Comparison of the Neutron scattering length density profile of the sample containing the protonated CER[NS] (solid line) and the deuterated variety (dashed line). Taken from Groen et al. (2011) with permission from Cell press

However, as the acyl chain of CER[NS] is perdeuterated, only the presence of this chain can be deduced from the data. It is true that the chains need to be partially interdigitated in order to be in agreement with the neutron diffraction data. Nevertheless, another arrangement is possible whereby the CER molecules exhibit a fully extended conformation (see Fig. 3.14), the deuterated chains forming one leaflet, while the sphingosine backbone chain is pointed in the opposing direction.

Consequently, the drawback of the application of perdeuterated lipids in the neutron diffraction experiment is the fact that it does not yield to an unambiguous location of the labeled lipid species, and, furthermore, it does not give any information about the conformational state of the studied lipid.

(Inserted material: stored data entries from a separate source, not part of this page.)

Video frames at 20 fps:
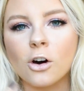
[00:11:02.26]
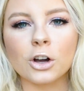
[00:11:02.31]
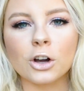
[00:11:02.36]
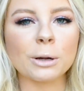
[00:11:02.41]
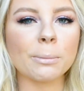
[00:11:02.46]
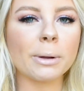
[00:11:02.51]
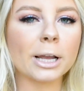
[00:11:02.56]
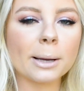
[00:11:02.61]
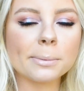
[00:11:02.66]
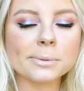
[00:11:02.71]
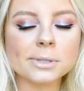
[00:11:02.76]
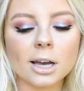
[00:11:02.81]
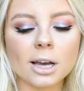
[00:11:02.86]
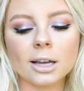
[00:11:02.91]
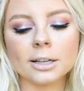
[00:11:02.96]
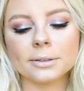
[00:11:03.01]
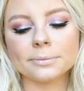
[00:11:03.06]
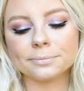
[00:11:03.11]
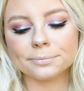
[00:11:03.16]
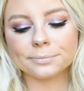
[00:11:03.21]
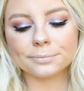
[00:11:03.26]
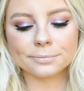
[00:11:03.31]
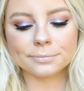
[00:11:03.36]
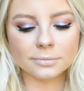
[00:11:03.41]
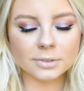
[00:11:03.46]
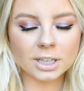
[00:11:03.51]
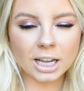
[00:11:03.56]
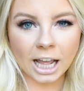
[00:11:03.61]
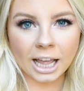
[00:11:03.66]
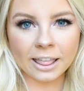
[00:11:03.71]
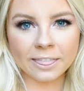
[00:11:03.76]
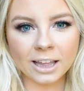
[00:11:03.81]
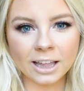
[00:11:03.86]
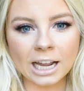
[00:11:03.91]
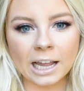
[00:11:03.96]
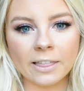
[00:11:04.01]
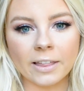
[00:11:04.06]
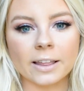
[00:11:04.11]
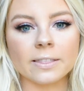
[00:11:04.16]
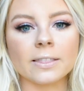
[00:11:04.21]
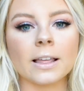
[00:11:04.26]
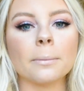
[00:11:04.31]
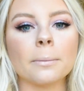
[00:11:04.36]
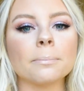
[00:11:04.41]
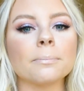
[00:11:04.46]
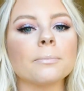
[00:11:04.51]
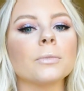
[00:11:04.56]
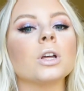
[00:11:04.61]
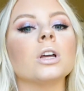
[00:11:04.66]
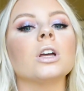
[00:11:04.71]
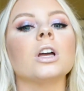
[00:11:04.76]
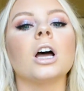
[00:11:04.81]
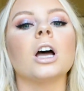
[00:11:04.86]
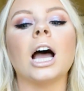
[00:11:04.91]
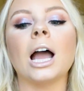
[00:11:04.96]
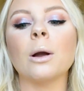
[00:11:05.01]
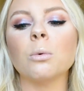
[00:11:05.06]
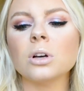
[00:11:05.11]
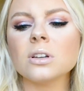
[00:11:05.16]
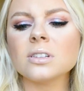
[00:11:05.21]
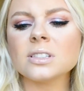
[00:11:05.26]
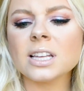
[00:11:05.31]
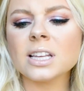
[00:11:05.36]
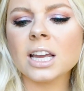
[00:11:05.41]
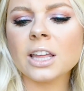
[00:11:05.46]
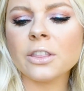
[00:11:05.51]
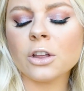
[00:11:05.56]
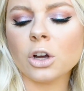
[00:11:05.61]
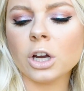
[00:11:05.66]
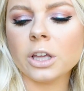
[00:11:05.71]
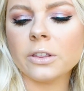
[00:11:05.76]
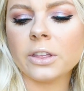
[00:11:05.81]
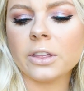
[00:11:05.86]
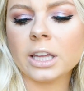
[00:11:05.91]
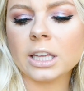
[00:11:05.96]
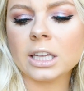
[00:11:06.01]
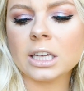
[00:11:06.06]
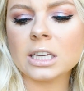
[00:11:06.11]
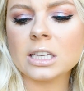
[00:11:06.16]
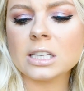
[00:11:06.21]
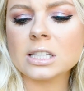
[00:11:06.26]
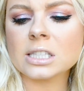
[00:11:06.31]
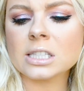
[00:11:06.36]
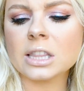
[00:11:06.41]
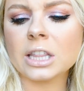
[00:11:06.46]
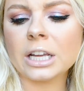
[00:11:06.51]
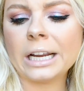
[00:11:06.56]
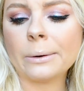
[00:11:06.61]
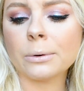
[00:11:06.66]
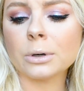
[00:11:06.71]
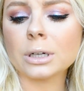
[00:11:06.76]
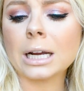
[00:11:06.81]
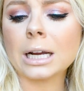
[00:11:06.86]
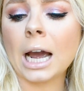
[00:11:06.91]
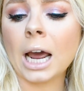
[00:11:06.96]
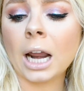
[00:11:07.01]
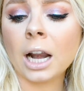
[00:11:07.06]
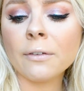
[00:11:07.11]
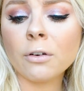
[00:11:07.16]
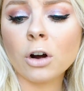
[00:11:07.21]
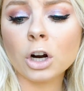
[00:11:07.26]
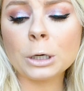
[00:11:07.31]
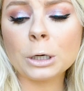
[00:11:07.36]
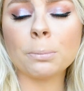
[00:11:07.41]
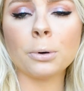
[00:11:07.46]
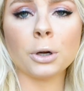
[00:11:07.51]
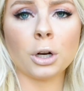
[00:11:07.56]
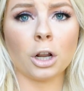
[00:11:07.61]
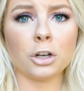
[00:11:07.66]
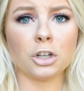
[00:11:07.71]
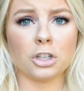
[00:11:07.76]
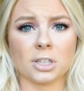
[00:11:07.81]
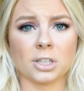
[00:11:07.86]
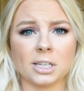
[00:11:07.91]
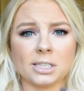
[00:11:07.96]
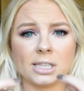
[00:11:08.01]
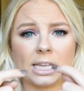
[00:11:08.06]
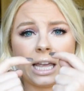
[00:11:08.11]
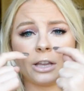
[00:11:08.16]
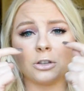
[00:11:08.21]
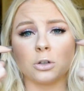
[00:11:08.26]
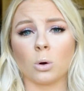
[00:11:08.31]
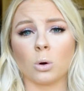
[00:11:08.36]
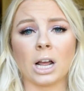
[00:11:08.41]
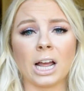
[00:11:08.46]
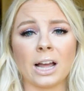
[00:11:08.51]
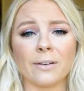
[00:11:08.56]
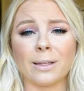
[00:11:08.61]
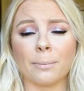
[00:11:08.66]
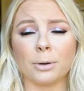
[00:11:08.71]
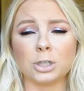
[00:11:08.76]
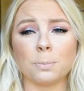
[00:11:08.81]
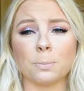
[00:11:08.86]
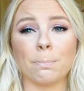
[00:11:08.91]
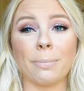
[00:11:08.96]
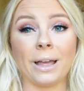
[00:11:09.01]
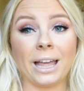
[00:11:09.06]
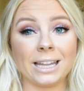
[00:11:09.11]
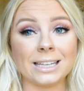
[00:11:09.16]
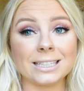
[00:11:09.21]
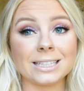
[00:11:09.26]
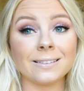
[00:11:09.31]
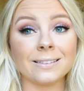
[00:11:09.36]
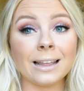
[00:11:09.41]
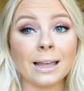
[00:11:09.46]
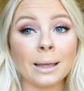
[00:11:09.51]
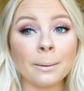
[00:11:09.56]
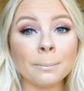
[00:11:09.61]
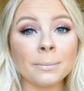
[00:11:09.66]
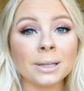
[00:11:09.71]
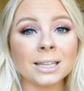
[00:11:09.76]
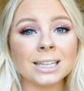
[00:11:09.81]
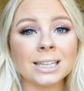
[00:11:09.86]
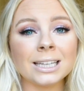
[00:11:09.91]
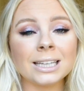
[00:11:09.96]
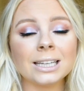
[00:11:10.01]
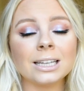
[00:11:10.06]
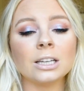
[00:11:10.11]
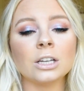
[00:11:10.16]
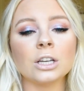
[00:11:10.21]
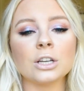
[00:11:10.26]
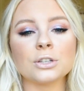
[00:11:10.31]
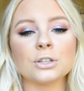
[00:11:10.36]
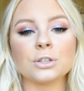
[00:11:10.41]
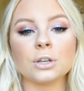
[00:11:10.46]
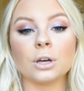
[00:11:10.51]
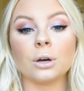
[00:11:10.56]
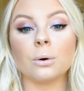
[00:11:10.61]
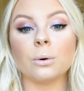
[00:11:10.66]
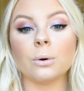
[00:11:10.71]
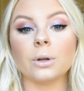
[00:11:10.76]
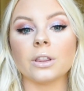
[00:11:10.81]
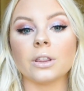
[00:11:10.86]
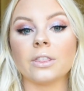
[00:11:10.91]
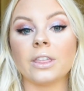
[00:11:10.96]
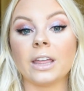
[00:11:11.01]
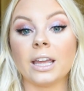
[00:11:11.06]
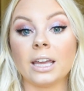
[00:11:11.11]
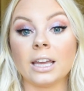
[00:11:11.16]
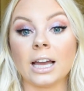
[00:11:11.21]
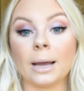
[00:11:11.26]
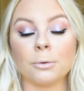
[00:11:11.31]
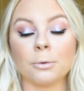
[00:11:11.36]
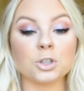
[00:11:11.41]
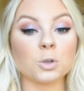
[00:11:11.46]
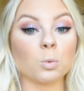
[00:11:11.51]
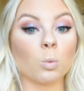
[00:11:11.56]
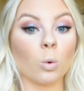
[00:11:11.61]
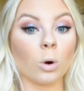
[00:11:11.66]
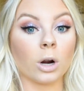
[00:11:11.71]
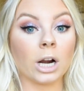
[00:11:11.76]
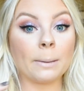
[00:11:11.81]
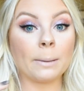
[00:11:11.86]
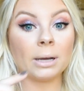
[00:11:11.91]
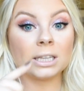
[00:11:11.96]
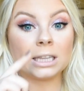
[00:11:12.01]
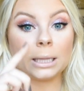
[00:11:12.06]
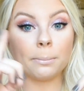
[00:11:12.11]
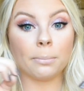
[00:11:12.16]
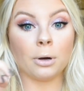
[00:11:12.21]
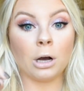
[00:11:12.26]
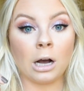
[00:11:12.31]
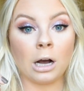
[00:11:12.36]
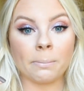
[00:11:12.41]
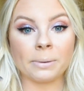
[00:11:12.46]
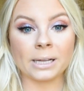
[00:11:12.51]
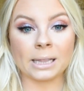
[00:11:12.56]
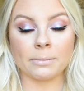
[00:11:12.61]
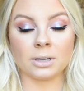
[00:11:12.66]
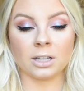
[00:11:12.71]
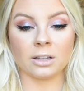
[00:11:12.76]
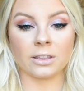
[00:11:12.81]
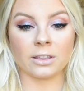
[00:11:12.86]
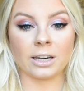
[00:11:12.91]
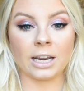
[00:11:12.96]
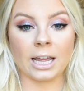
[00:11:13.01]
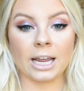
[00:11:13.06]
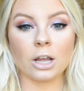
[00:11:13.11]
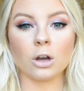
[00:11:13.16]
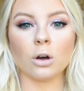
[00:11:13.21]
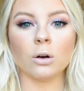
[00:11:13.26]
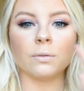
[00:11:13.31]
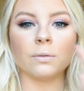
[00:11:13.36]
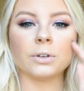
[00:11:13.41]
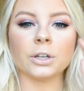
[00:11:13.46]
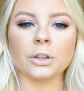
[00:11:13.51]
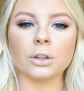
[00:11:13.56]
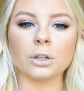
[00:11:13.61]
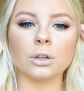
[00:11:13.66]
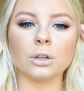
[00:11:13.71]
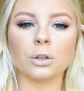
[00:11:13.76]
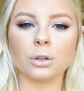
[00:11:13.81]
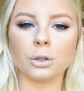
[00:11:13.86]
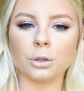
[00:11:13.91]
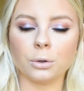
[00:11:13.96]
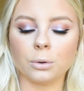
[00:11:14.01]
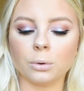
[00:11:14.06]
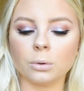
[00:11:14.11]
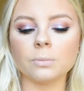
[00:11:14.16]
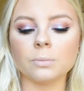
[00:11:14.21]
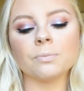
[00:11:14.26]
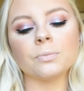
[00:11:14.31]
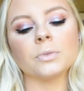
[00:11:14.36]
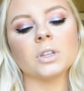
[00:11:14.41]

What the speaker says: all your makeup's on, I think I like them. I will say the only thing is they were kind of hard to put on just because they don't have that much bend in them. So I'm just worried about them popping in the middle of the night. Hopefully the glue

5 Summary and Final Remarks

The intercellular lipid membranes of the SC are an excellent biological example for the relationship between the lipid composition, its physicochemical properties and biological function, as well as organization. To elucidate the special assembly and the properties of the native SC lipid matrix is a very difficult task as the natural SC membranes are very complex. Therefore, in recent years the researches were primarily placed on the investigation of model systems in order to gain deeper insights into the driving forces of the lipid assembling process. Furthermore, not only model membranes are currently in the focus of different investigation but also rather simplistic, nonetheless realistic SC model membranes. As described, this offers the distinct benefit to analyze the different lipid species systematically. This approach is very important, as especially the impact of the various CER subclasses for the proper barrier function of the SC needs to be studied independently as shown for the very closely related CER[AP] and CER[NP].

So far a diversity of techniques have been introduced into this field, whereby neutron diffraction with its specific advantages seems to be the most promising one for the investigation of the nanostructure of the SC lipid matrix, as it enables the use of specifically labeled molecules. However, only a combination of different methods and approaches can provide a complete picture of the molecular arrangement of SC lipid matrix, as one technique alone can cover only a small field.

Up to date only a few CER subspecies have been investigated independently and are in parts debated controversially (see CER[EOS], for instance). Consequently, there is still a high demand to fully understand the impact of these lipids for a proper barrier function of the SC lipid matrix.